▶ **Task to complete**
Your copy should hold every record verbatim and none of the pictures.

*** Source information Section Begins ***

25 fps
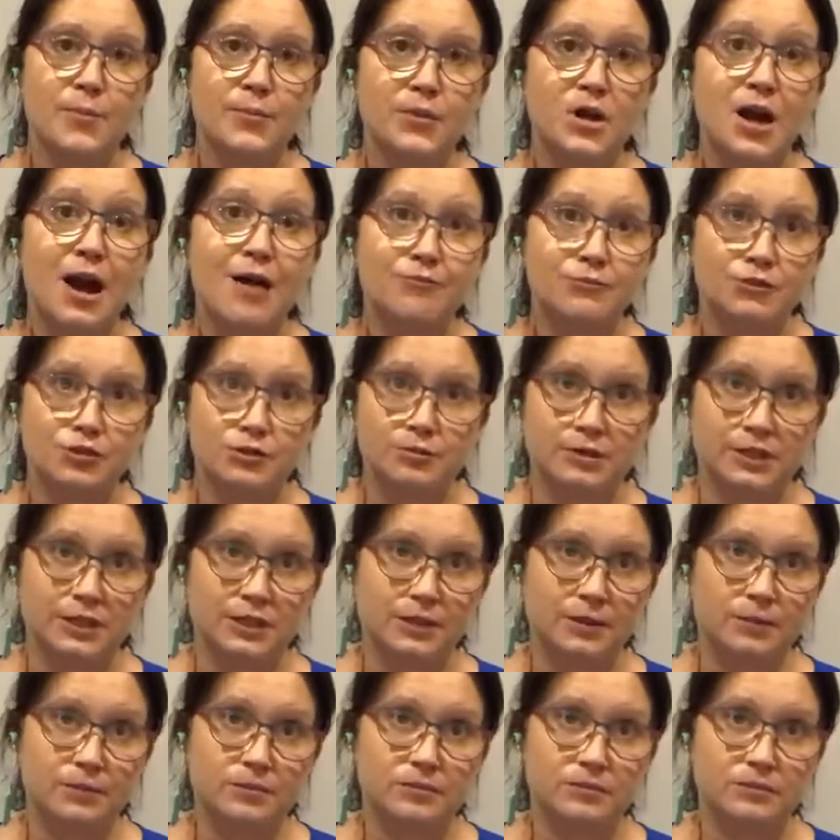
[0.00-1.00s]

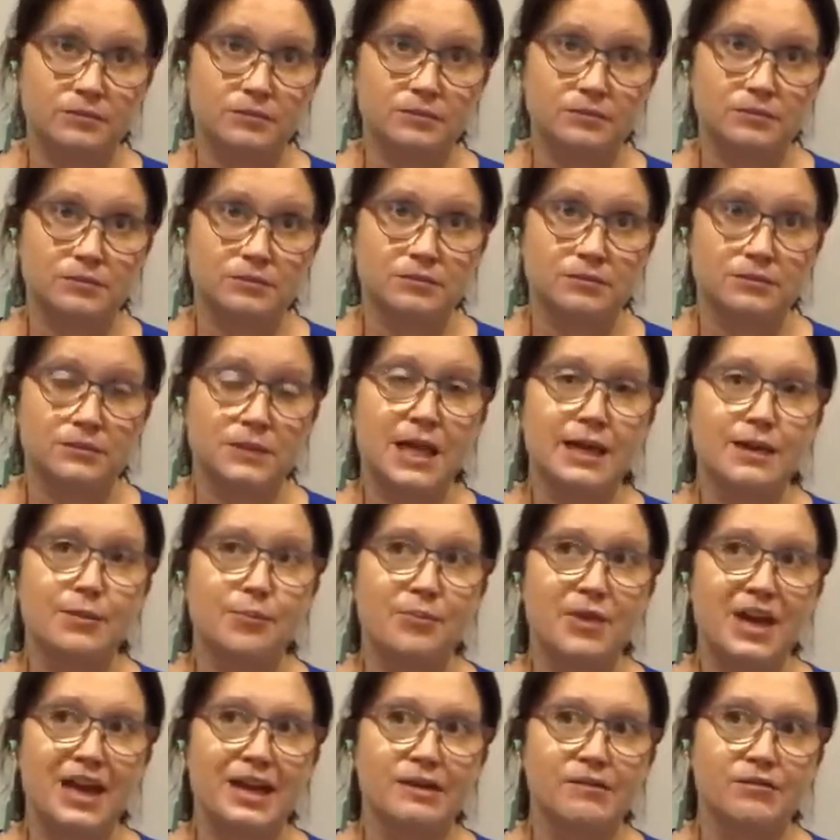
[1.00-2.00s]
Comfortably, like
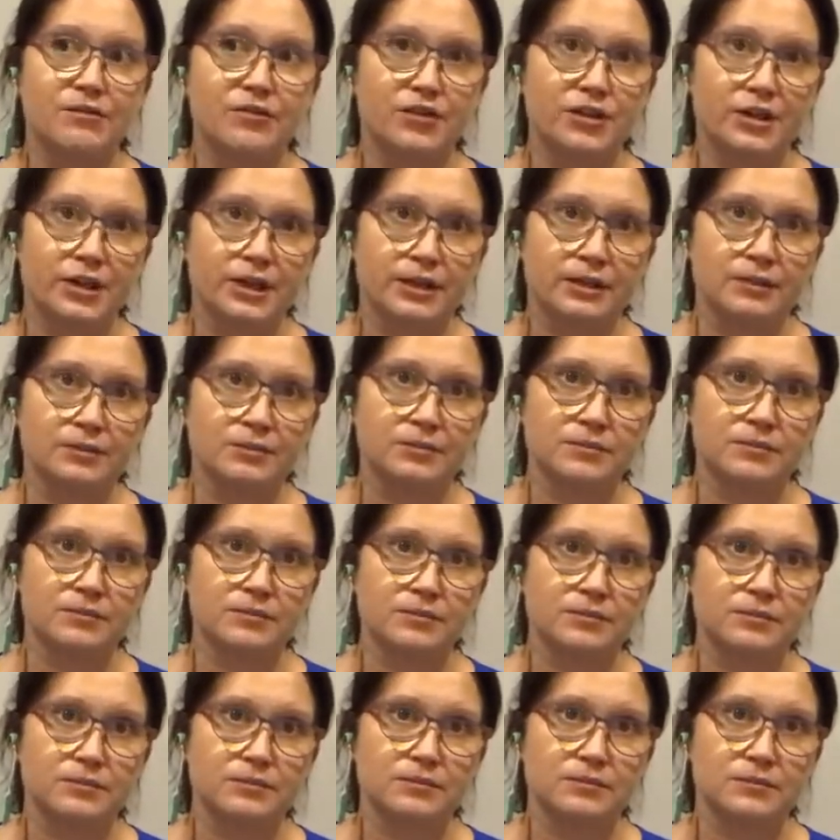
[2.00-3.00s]
pain-free,
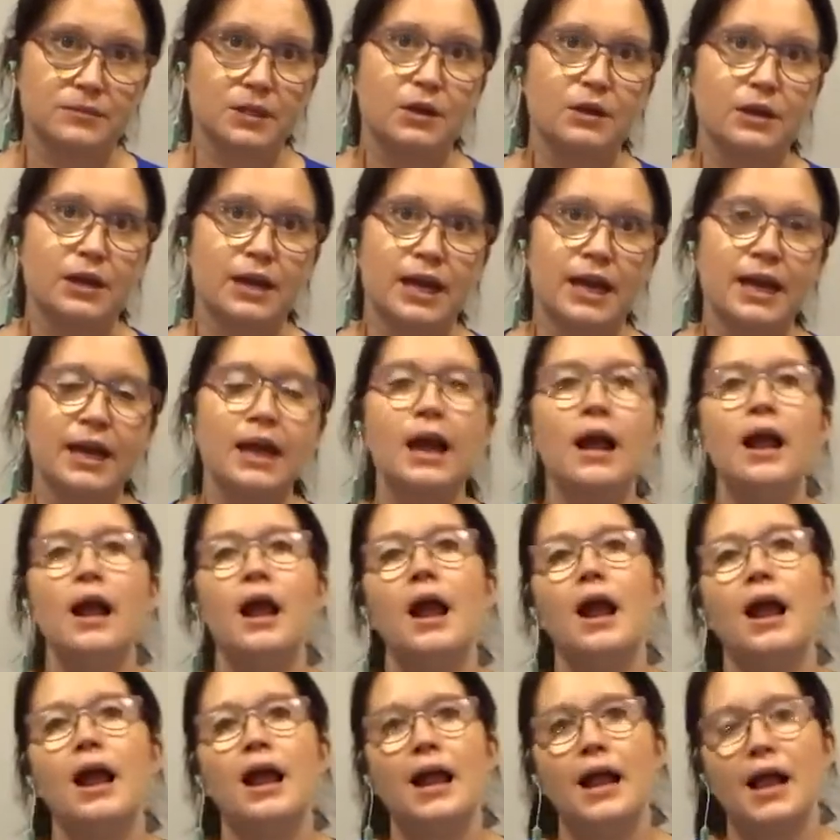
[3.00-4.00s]
okay?
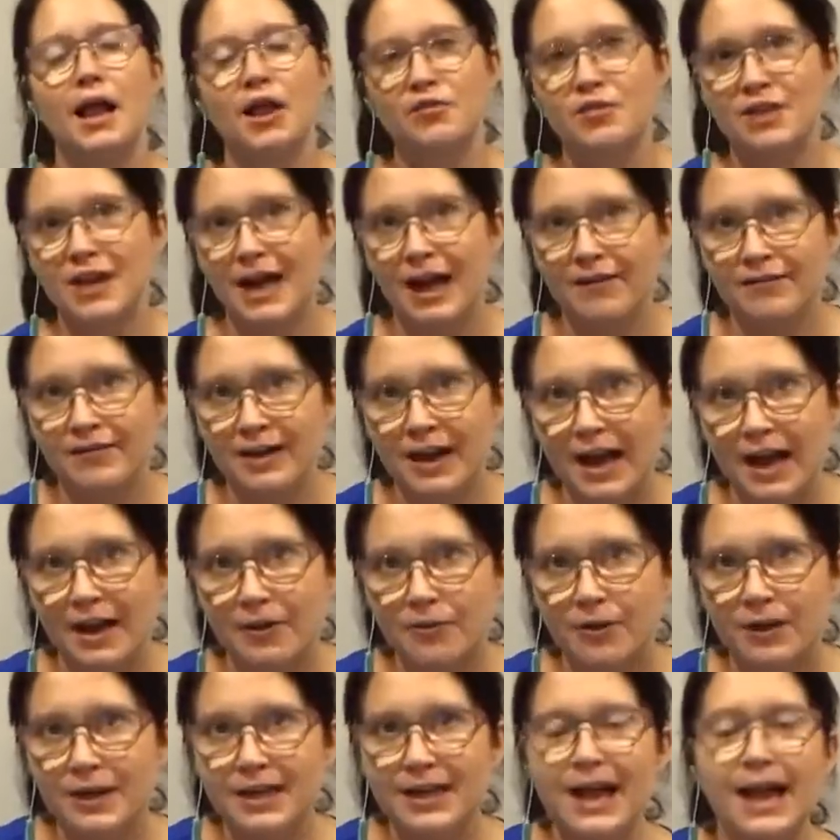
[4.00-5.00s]
If you haven't had
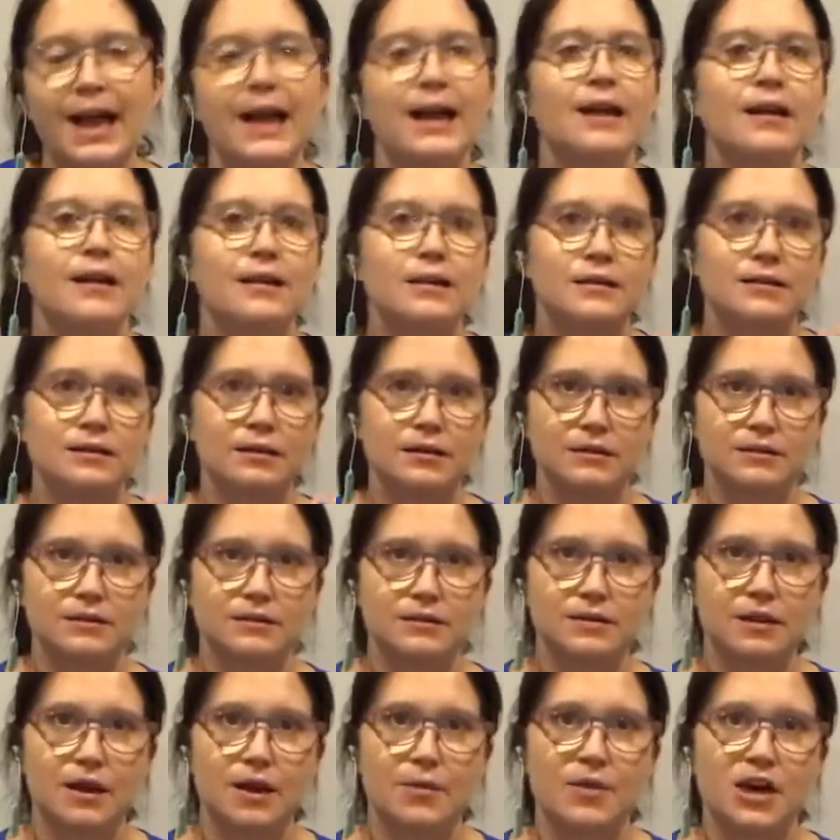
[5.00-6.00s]
one yet,
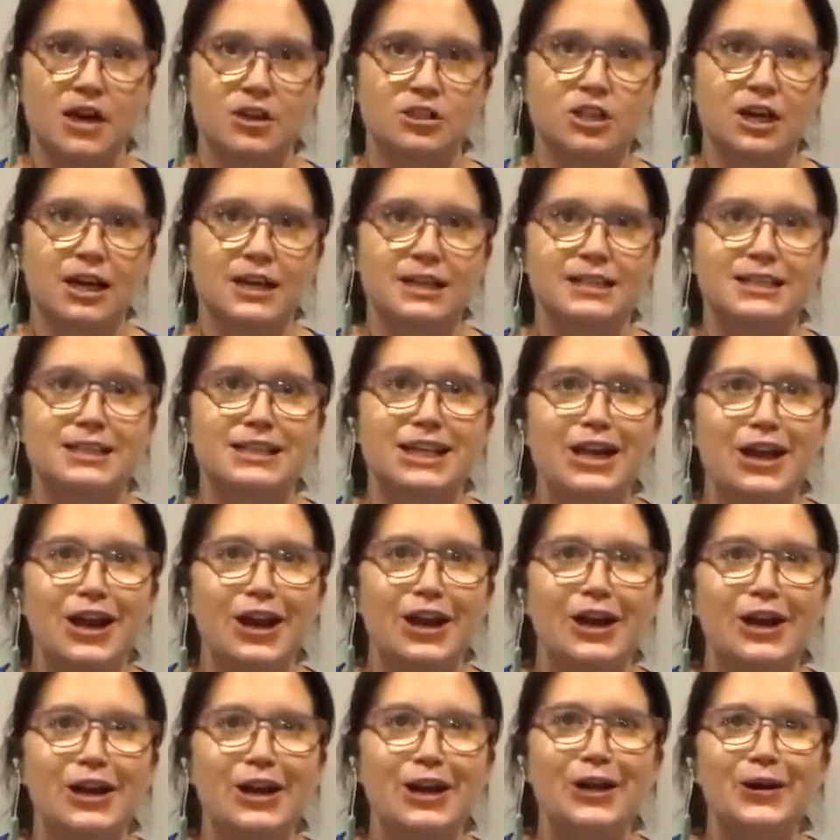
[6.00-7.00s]
I'm not trying to
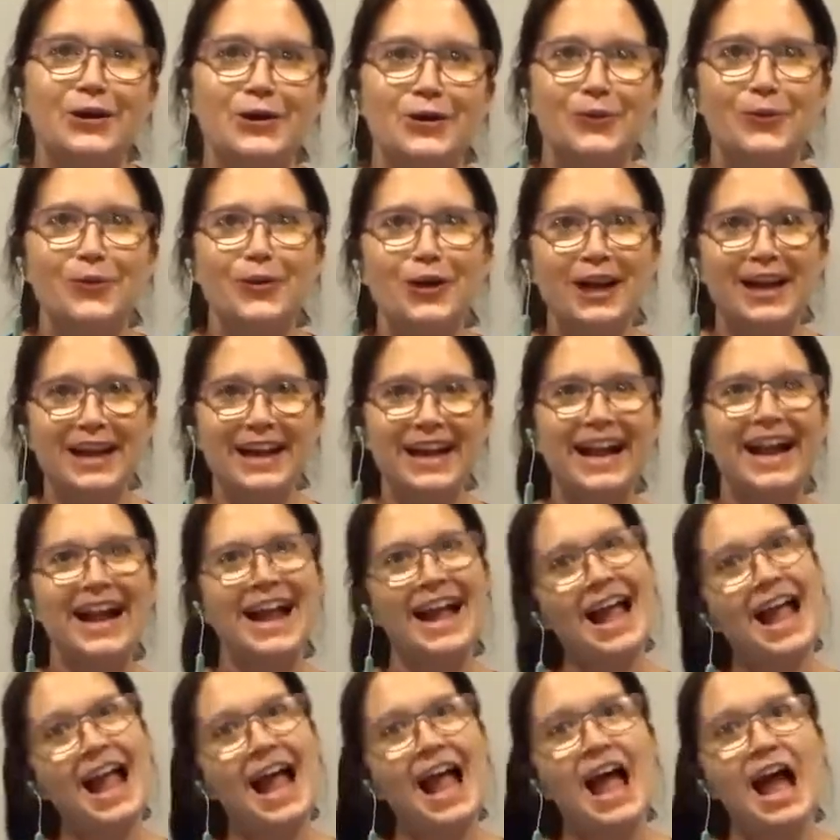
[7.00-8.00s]
scare you, but
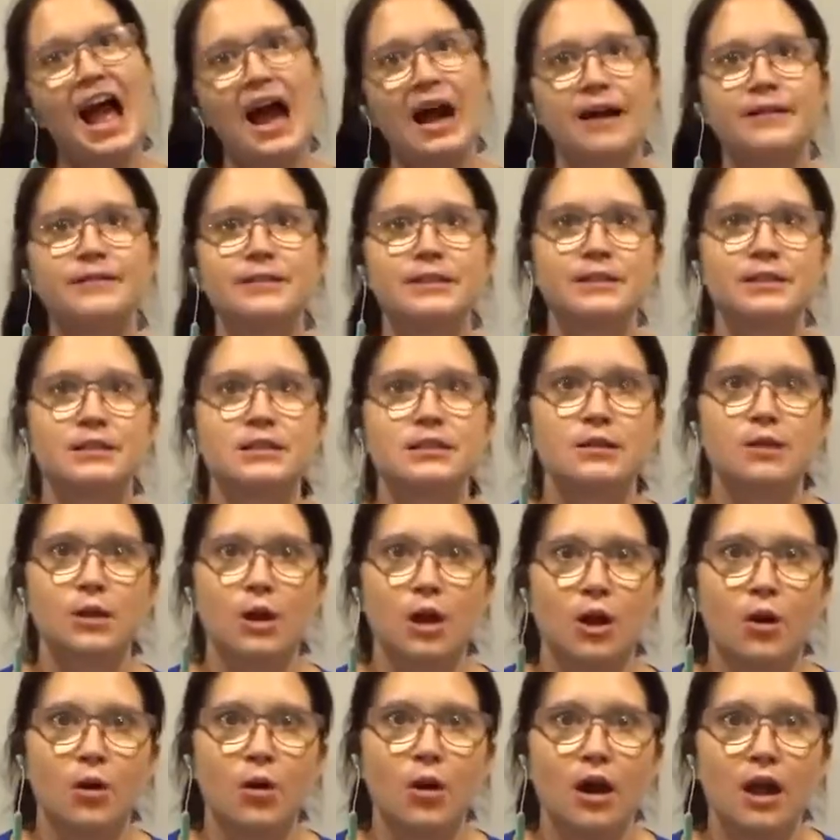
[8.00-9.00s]
I'm just, you
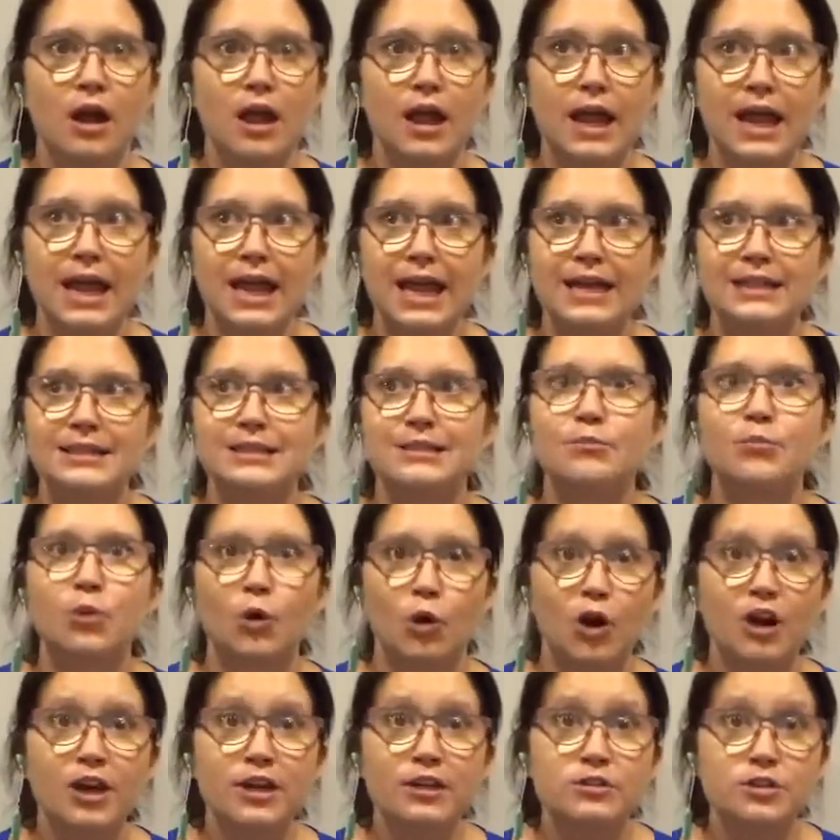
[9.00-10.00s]
know, it's
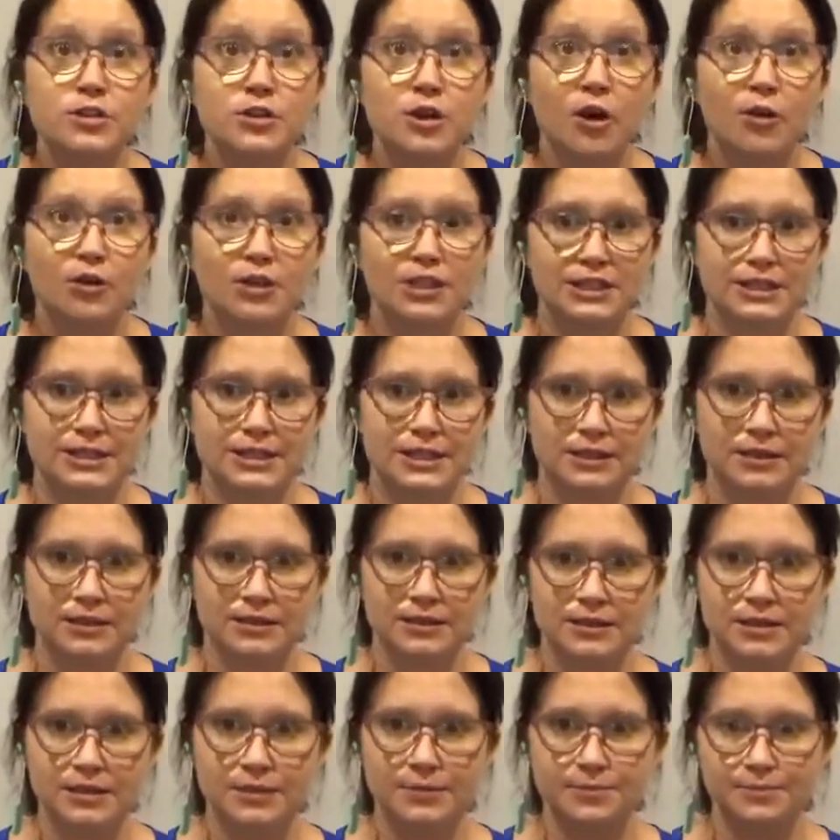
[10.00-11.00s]
important to know these
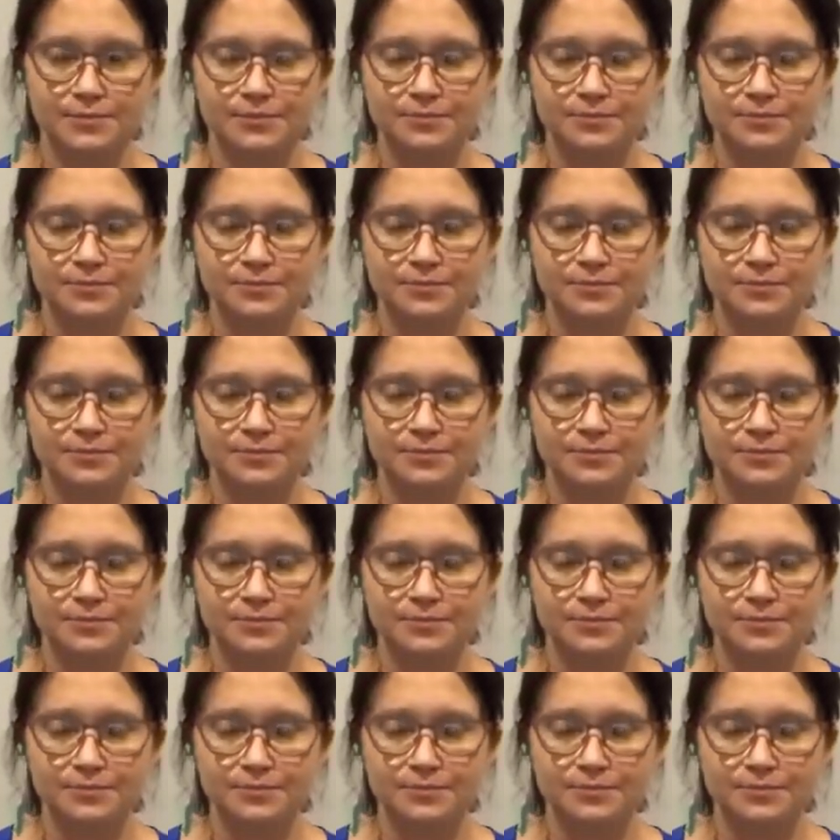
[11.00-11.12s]
things.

*** Source information Section Ends ***

▶ **Output of the exercise**
25 fps
[0.00-1.00s]

[1.00-2.00s]
Comfortably, like
[2.00-3.00s]
pain-free,
[3.00-4.00s]
okay?
[4.00-5.00s]
If you haven't had
[5.00-6.00s]
one yet,
[6.00-7.00s]
I'm not trying to
[7.00-8.00s]
scare you, but
[8.00-9.00s]
I'm just, you
[9.00-10.00s]
know, it's
[10.00-11.00s]
important to know these
[11.00-11.12s]
things.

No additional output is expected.